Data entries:

'''

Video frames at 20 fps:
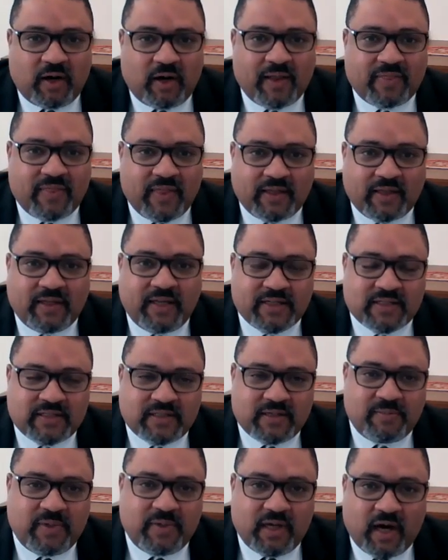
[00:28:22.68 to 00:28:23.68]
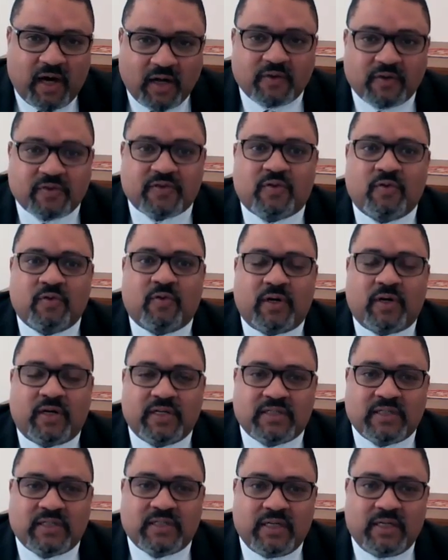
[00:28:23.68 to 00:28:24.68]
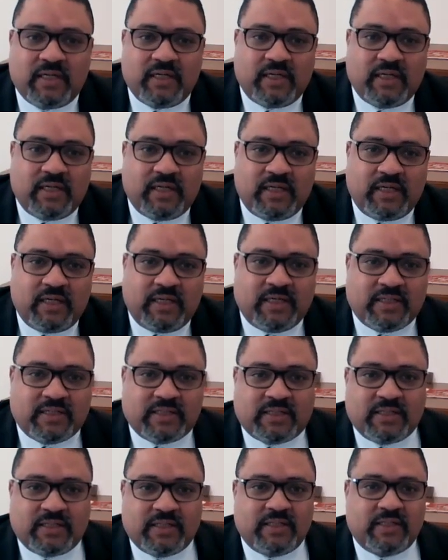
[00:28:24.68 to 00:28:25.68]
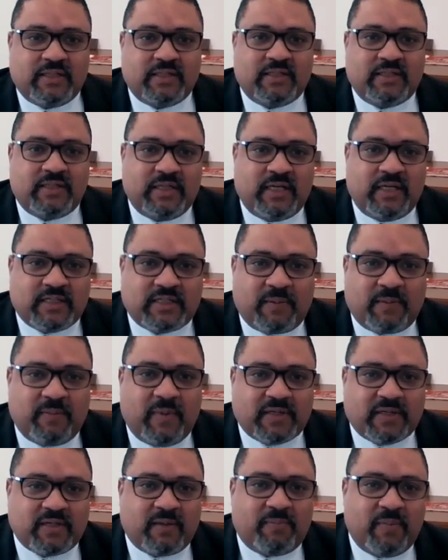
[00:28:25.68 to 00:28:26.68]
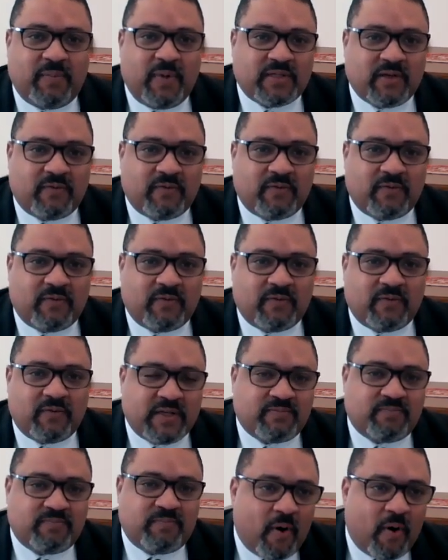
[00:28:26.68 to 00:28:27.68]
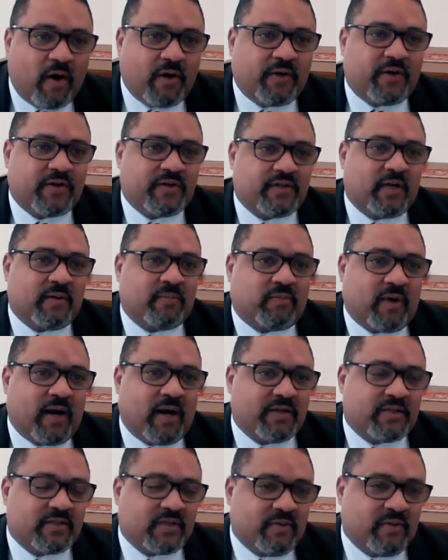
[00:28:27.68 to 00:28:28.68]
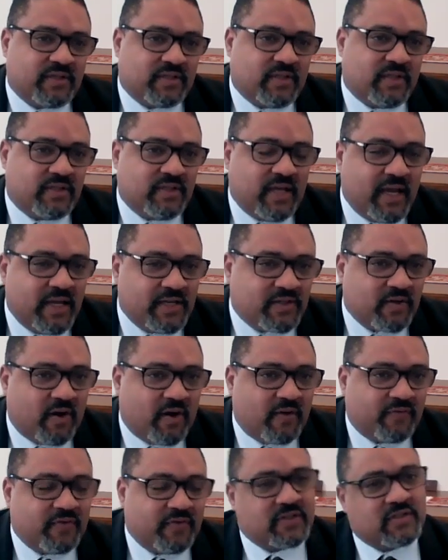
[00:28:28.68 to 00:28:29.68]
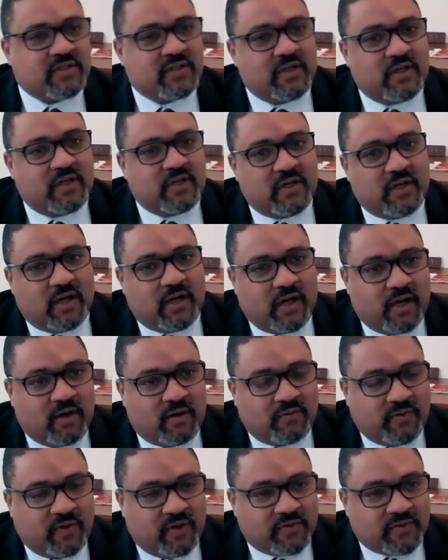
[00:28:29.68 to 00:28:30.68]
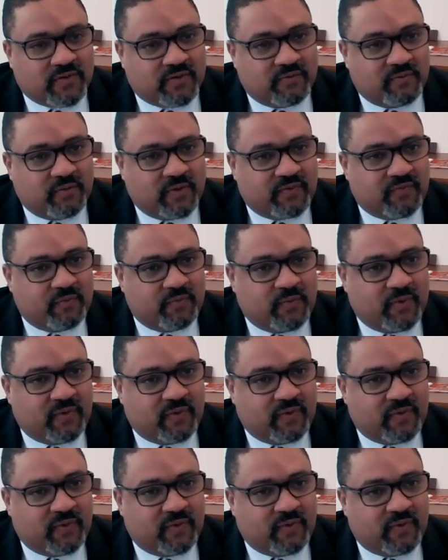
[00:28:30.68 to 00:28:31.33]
I think needs to be underscored is it's a partnership, right? So it's the DA's office, so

'''

WORK TO COMPLETE:
Your copy should hold exactly the lines from the one that contains "[00:28:25.68 to 00:28:26.68]" through the final line of the data, both ends included, and no pictures.

ANSWER TO THIS PROBLEM:
[00:28:25.68 to 00:28:26.68]
[00:28:26.68 to 00:28:27.68]
[00:28:27.68 to 00:28:28.68]
[00:28:28.68 to 00:28:29.68]
[00:28:29.68 to 00:28:30.68]
[00:28:30.68 to 00:28:31.33]
I think needs to be underscored is it's a partnership, right? So it's the DA's office, so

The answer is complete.